I was also wondering if i could fit the standard A6 headlights to my allroad. (don't ask, i just prefer the look better). 
thanks again.


----------



## pendulum (Apr 29, 2001)

*Re: aftermarket grille, headlights & taillights? (BabyFoodYellowGTI)*

??
anyone know which year/type of A6 grille the allroad has? I've seen several on that LLTek website, and they are different.


----------



## diive4sho (Feb 7, 2004)

*Re: aftermarket grille, headlights & taillights? (BabyFoodYellowGTI)*

I've been throught this b4 and gave up....let me know what you find


----------



## pendulum (Apr 29, 2001)

*Re: aftermarket grille, headlights & taillights? (diive4sho)*


_Quote, originally posted by *diive4sho* »_I've been throught this b4 and gave up....let me know what you find

alright, i'll work on this... you work on the airbag custom bits.


----------



## eurocars (Mar 10, 2004)

*Re: aftermarket grille, headlights & taillights? (BabyFoodYellowGTI)*

Grille = ABT or early RS6
The allroad does not use an A6 hood (exceptions early '01) iirc
A6 drivers upgrade to the allroad headlamps (larger lens and larger high beam reflectors)
I have seen smoked (company ?) different years had different color layouts


----------



## pendulum (Apr 29, 2001)

*Re: aftermarket grille, headlights & taillights? (eurocarzrule44)*


_Quote, originally posted by *eurocarzrule44* »_Grille = ABT or early RS6
The allroad does not use an A6 hood (exceptions early '01) iirc
A6 drivers upgrade to the allroad headlamps (larger lens and larger high beam reflectors)
I have seen smoked (company ?) different years had different color layouts

i'm sorry can you elaborate... i'm completely confused by your post!


----------



## [email protected] (Oct 6, 2000)

The Kamei grille for the 98-01 A6 (not 4.2) will fit the hood opening of my 04 allroad perfectly, but the hood release latch protrudes through the grille about 3/4" when closed. I tried installing it on mine a few months ago. I figure you can probably modify the release latch to be shorter, but I wasn't trying to do the work on it at the time.


----------



## pendulum (Apr 29, 2001)

*Re: (john1552)*


_Quote, originally posted by *john1552* »_The Kamei grille for the 98-01 A6 (not 4.2) will fit the hood opening of my 04 allroad perfectly, but the hood release latch protrudes through the grille about 3/4" when closed. I tried installing it on mine a few months ago. I figure you can probably modify the release latch to be shorter, but I wasn't trying to do the work on it at the time.

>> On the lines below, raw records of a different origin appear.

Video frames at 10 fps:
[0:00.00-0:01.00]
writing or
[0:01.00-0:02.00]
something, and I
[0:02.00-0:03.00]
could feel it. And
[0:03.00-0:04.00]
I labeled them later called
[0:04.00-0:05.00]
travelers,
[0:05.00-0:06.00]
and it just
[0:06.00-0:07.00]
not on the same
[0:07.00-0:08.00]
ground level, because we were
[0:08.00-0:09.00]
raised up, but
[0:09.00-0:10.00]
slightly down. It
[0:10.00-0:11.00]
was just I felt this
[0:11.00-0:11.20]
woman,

Doh! that was my least favorite of the 3 grilles. 
thanks for the input though


----------



## eurocars (Mar 10, 2004)

*Re: aftermarket grille, headlights & taillights? (BabyFoodYellowGTI)*


_Quote, originally posted by *BabyFoodYellowGTI* »_
i'm sorry can you elaborate... i'm completely confused by your post!

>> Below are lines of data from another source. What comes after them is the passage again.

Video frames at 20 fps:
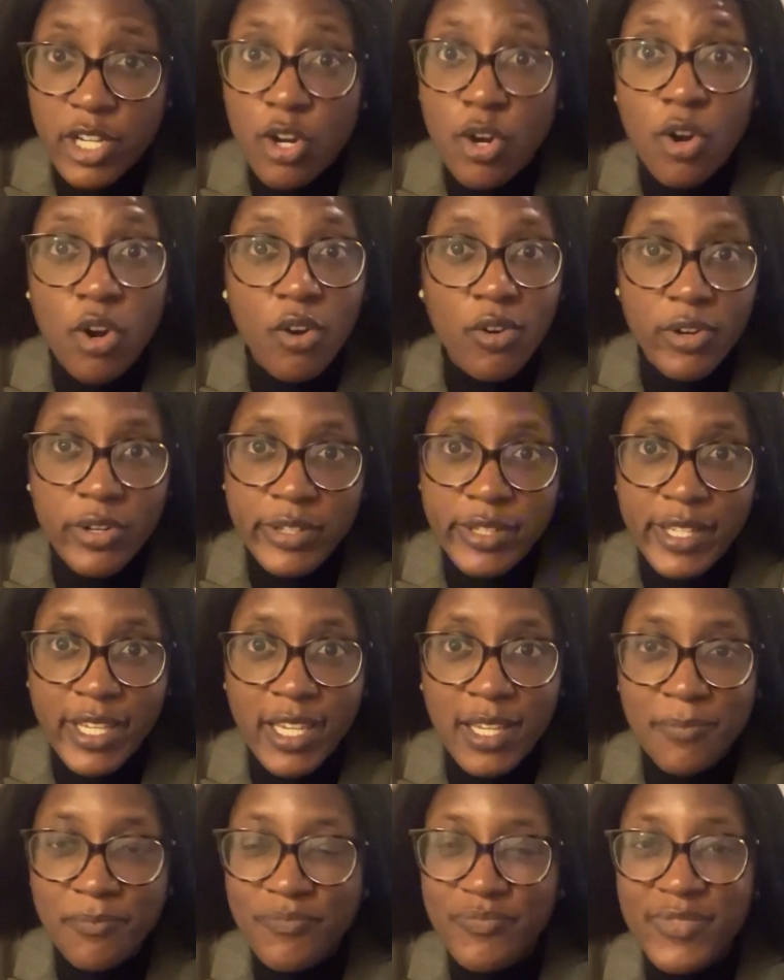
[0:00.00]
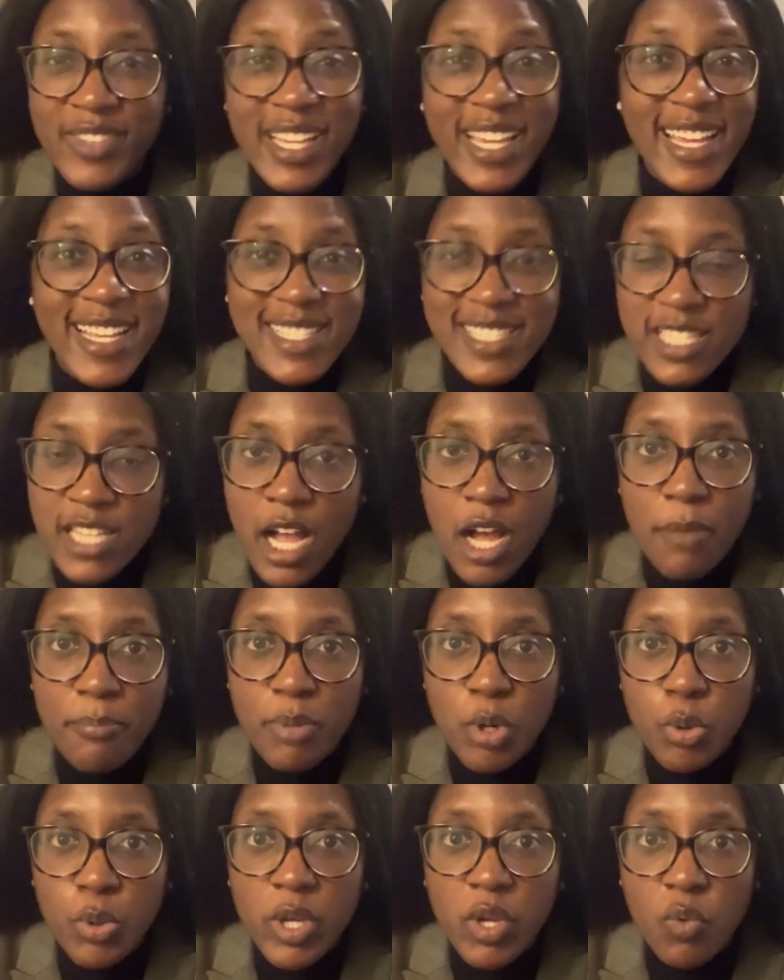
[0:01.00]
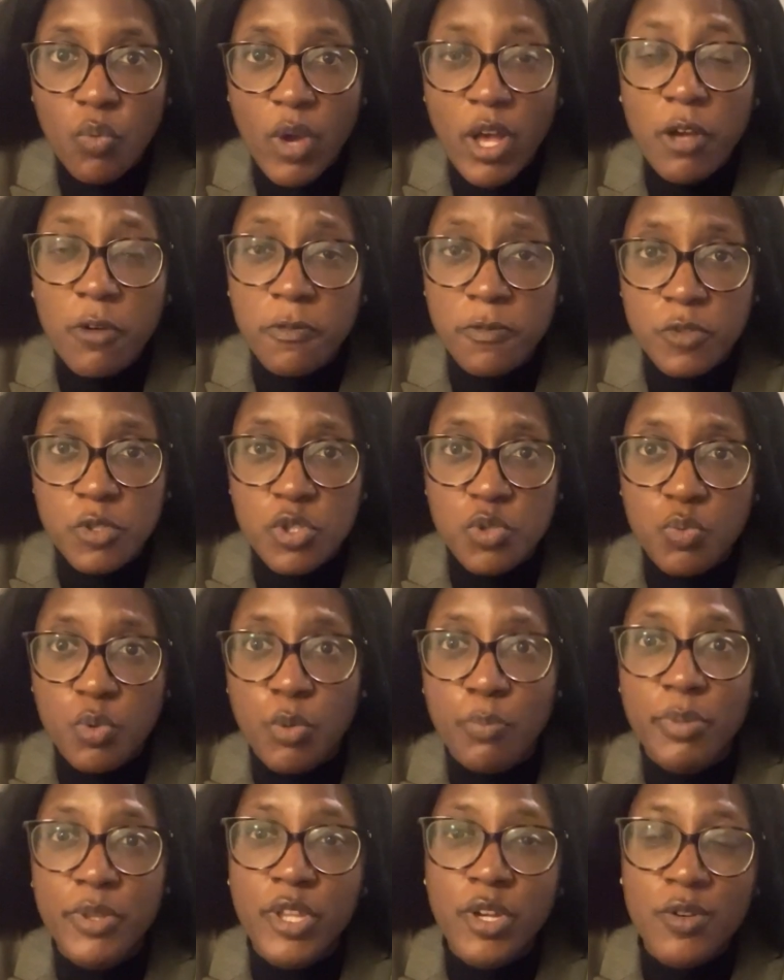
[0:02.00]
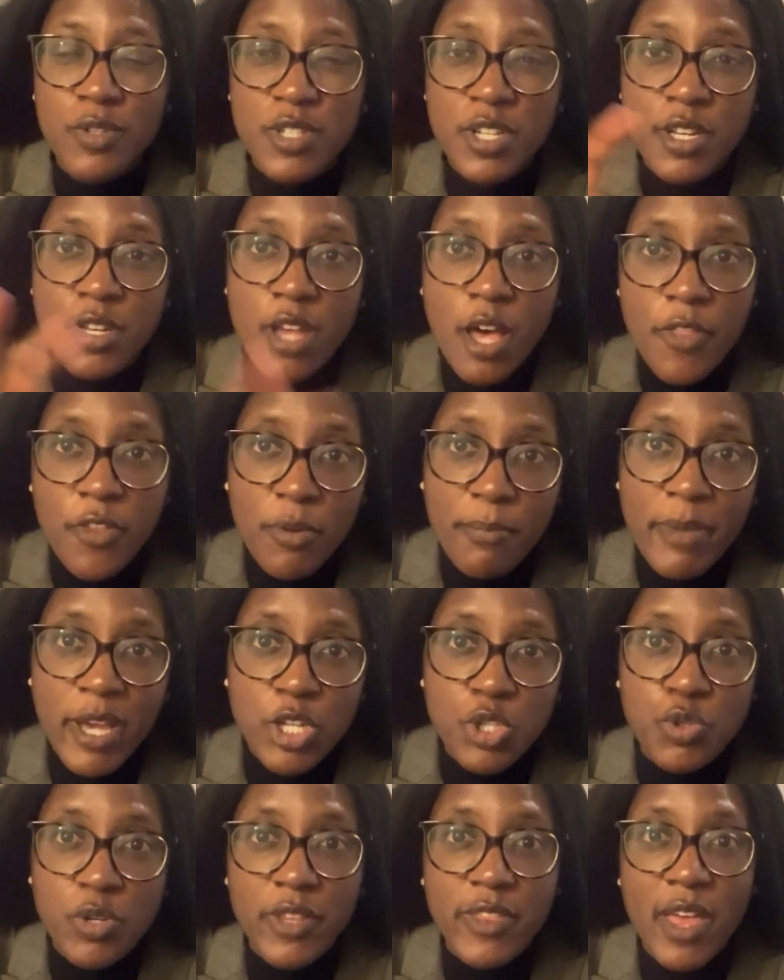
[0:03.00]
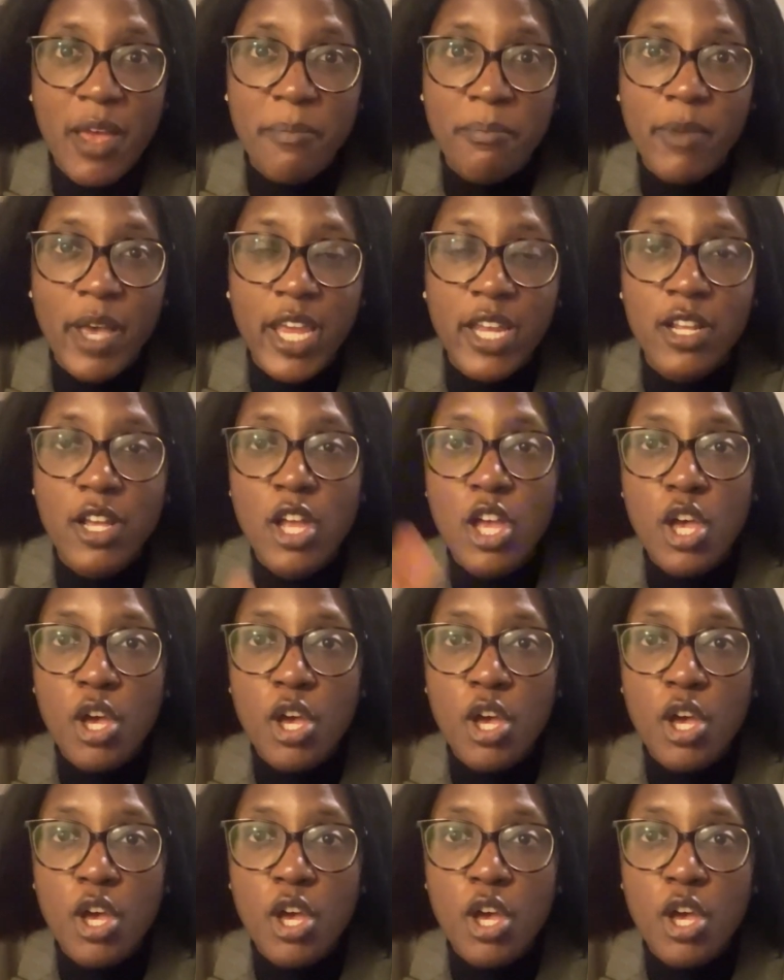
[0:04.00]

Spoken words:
Currently, it's not boding well for Swoop, but there's another metric that might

You asked about aftermarket stuff (grille, headlamps, tails)
ABT makes a grille and some have fit an RS6 grille in there. Not all allroads had A6 hoods I think only in '01 they were the same.
I have not seen a headlamp upgrade for the allroad (unless you throw in a Euro cut lens. A6 and S6 owners upgrade to the allroad headlamps as they are better.
The taillights --- I have seen smoked tails but I do not know what company makes them or if it was an owner DIY. From 2001 to 2005 somewhere in there, Audi changed and added an amber turn lens in the rear (again if I remember correctly).


----------



## vr6ninja (Mar 20, 2007)

*Re: aftermarket grille, headlights & taillights? (eurocarzrule44)*

How did people fit the RS6 grill, did they modify the hood? I have an '02 and the hood is still different from the RS6, the grill doesn't go all the way to the bumper like the late model A6 and RS6 hoods. I have wanted to put the RS6 grill on my allroad since I bought it but haven't had any luck finding a way to make it work. Please fill me in if I'm missing something here...


----------



## [email protected] (Oct 6, 2000)

*Re: aftermarket grille, headlights & taillights? (vr6ninja)*


_Quote, originally posted by *vr6ninja* »_How did people fit the RS6 grill, did they modify the hood? I have an '02 and the hood is still different from the RS6, the grill doesn't go all the way to the bumper like the late model A6 and RS6 hoods. I have wanted to put the RS6 grill on my allroad since I bought it but haven't had any luck finding a way to make it work. Please fill me in if I'm missing something here...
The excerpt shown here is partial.